Denken wir Debeljanovs lyrisches Schaffen als Gesamttext, so erscheint es uns als ein Netz aus mehreren ästhetischen und poetischen Differenzen – den Räumen trauriger symbolischer Gärten mit herbstlichen Bäumen, Abenddämmerung und Mondschein, dem Höhenflug weinender Engel, mit Naturfragmenten versetzt, und den bildhaften Extrakten von Orten des Bösen – ein in der Sprache ausgelegtes Netz der seelischen Abbilder, der mythologischen Stoffe, der stillen Erinnerungsstätten; eine Poesie der Collagen und der labyrintischen Zeitreisen, der nostalgischen Heimkehr, des An- und Abgesangs fremder Stimmen, der aufjubelnden Literarizität und der leisen, nur so hingehauchten Beichte.

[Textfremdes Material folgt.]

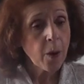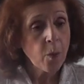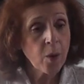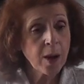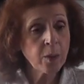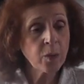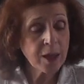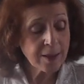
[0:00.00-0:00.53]

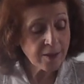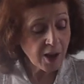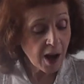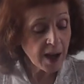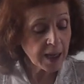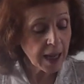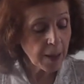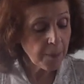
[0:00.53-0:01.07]
when we
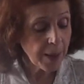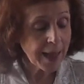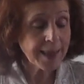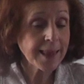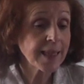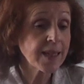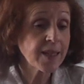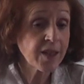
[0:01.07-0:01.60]
talk
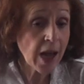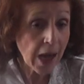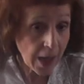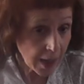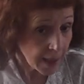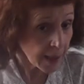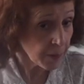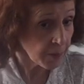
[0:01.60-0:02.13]
about the
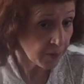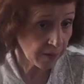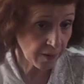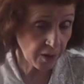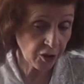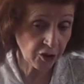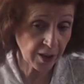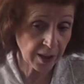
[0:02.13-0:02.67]
times
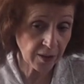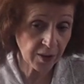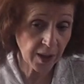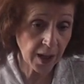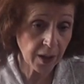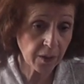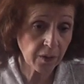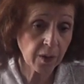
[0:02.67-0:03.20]
of the
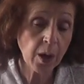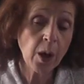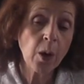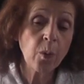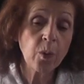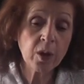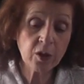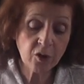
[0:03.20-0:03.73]
Gentiles,
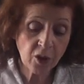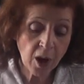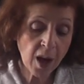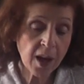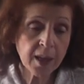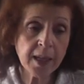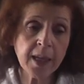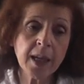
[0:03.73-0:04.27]
we're
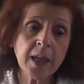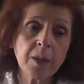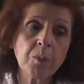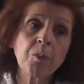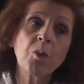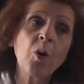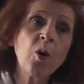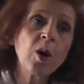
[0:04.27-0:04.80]
talking
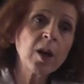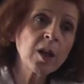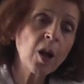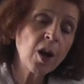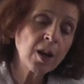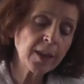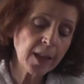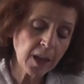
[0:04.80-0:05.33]
more
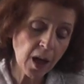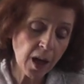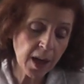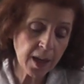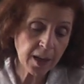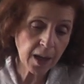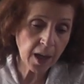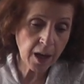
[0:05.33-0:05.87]
along the
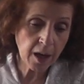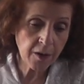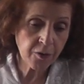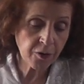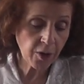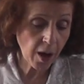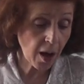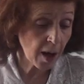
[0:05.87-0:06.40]
line of
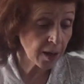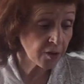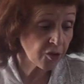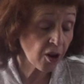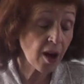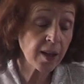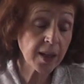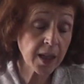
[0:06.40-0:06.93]
uh,
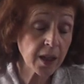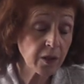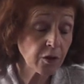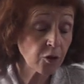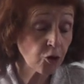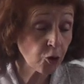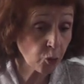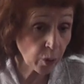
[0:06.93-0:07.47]

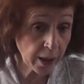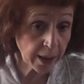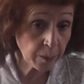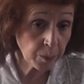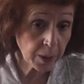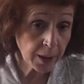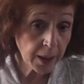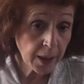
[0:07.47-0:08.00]
Daniel's
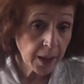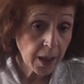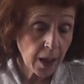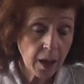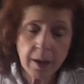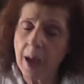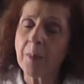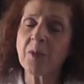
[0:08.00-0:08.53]
dream.
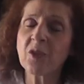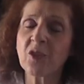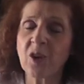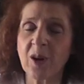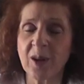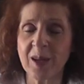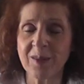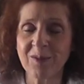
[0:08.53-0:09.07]
I'm
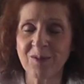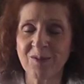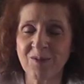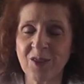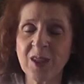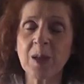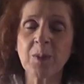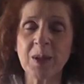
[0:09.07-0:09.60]
sorry,
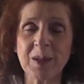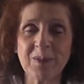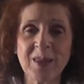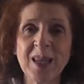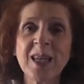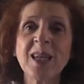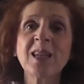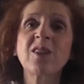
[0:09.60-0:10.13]
forgive me.
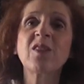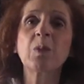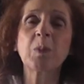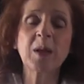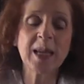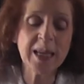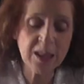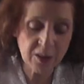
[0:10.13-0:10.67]
He
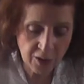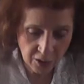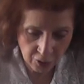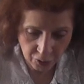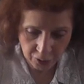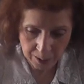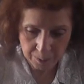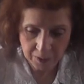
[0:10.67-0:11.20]
explained the
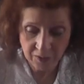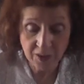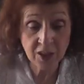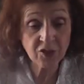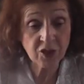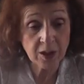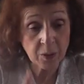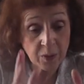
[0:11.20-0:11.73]
dream, the
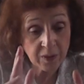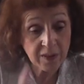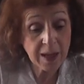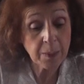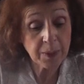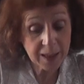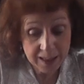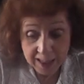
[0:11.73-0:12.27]
vision. It was
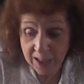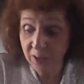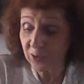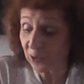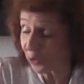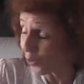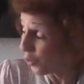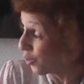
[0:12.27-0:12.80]

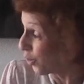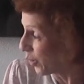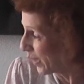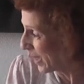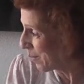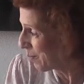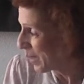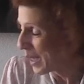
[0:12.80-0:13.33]
Nebuchadnezzar's
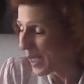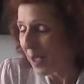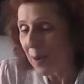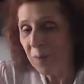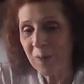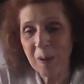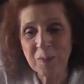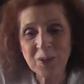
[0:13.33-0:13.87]

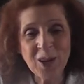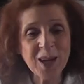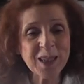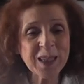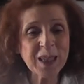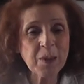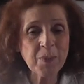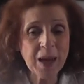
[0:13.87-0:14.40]
dream. But I'm
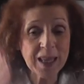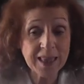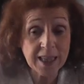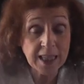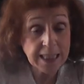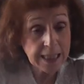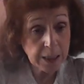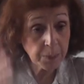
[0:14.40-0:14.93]
talking about
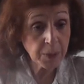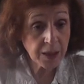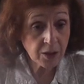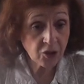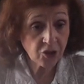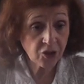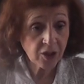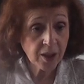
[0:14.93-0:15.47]
the
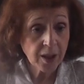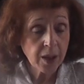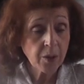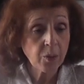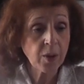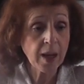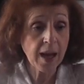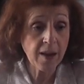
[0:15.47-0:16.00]
image.
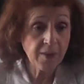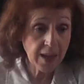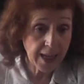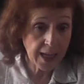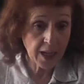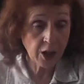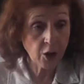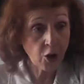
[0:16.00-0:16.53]
We had
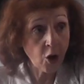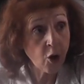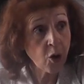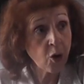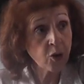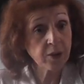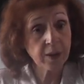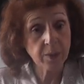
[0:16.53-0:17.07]
they had
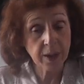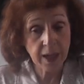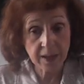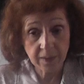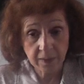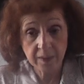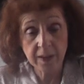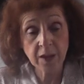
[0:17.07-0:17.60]
gold, and we
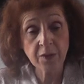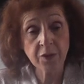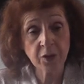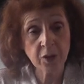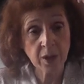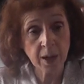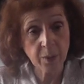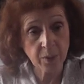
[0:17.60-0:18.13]
had
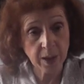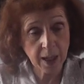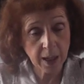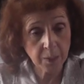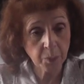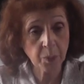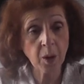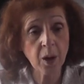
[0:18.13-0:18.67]
silver, and we
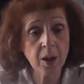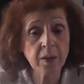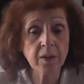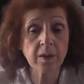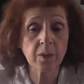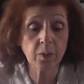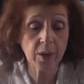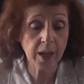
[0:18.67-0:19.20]
had
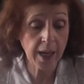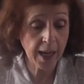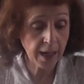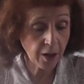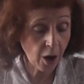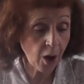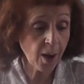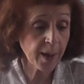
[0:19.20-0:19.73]
bronze, and we
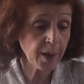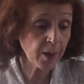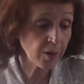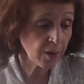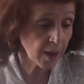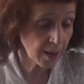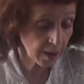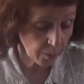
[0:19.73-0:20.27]
had
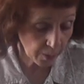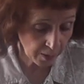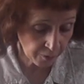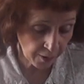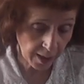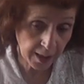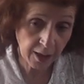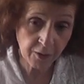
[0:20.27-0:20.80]
iron, and then we
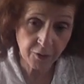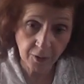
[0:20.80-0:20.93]
found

Debeljanovs Lyrik löscht die Grenzen der Zeit aus, ersetzt sie durch die Figuren ihrer Abwesenheit und erschafft sie als eine Erinnerung. Zeit wird ersetzt durch ihre Erfahrung als existentiales Problem in der Sprache. Debeljanovs Elegien sind Lieder vom Ureigensten, wie auf der Rückseite seiner impressionistischen Gedichte geschrieben. Der Dichter mag vergessen haben, dass er Symbolist gewesen ist, doch seine Texte haben es sich gemerkt und stellen nachdrücklich die Frage nach einem synkretischen Modernismus-Begriff auf.